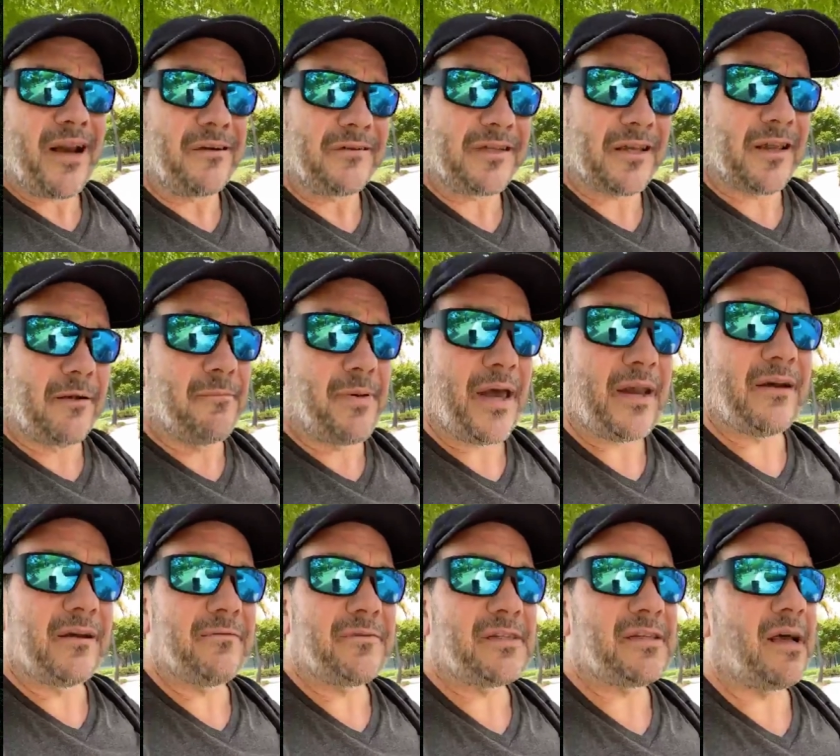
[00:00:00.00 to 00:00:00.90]
aren't
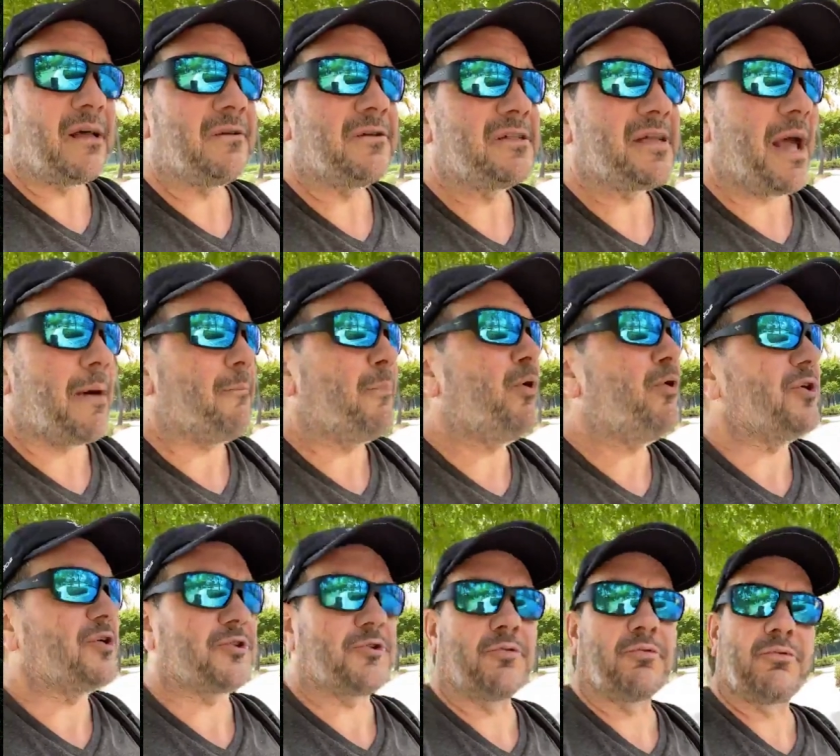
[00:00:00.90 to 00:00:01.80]
competitive sellers got
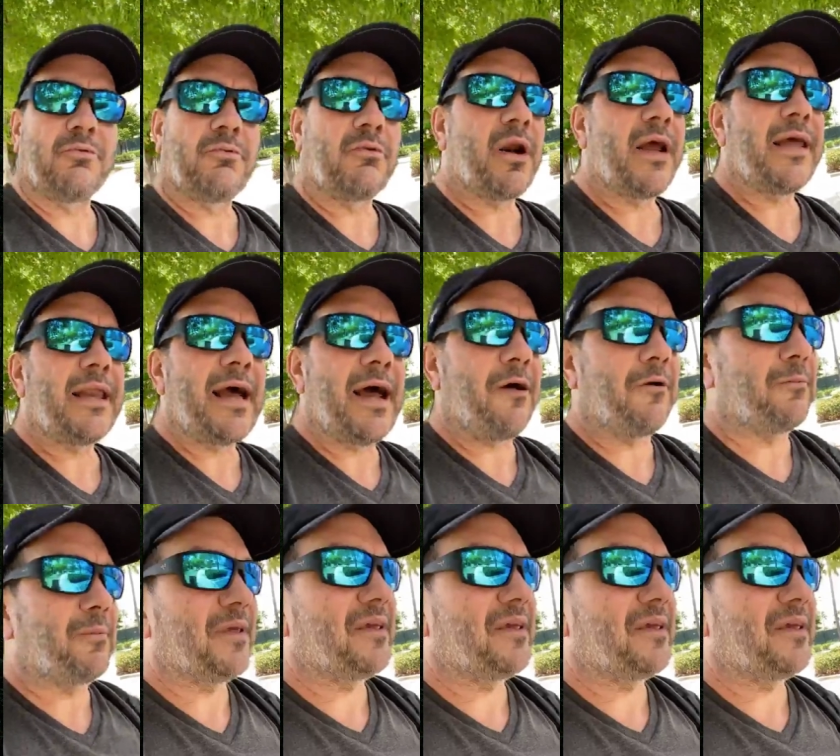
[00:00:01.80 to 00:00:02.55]
pushed right out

****************************************

### INSTRUCTIONS FOR THE TASK:
Could you return the listing above exactly, minus its pictures?

### OUTPUT BELOW:
[00:00:00.00 to 00:00:00.90]
aren't
[00:00:00.90 to 00:00:01.80]
competitive sellers got
[00:00:01.80 to 00:00:02.55]
pushed right out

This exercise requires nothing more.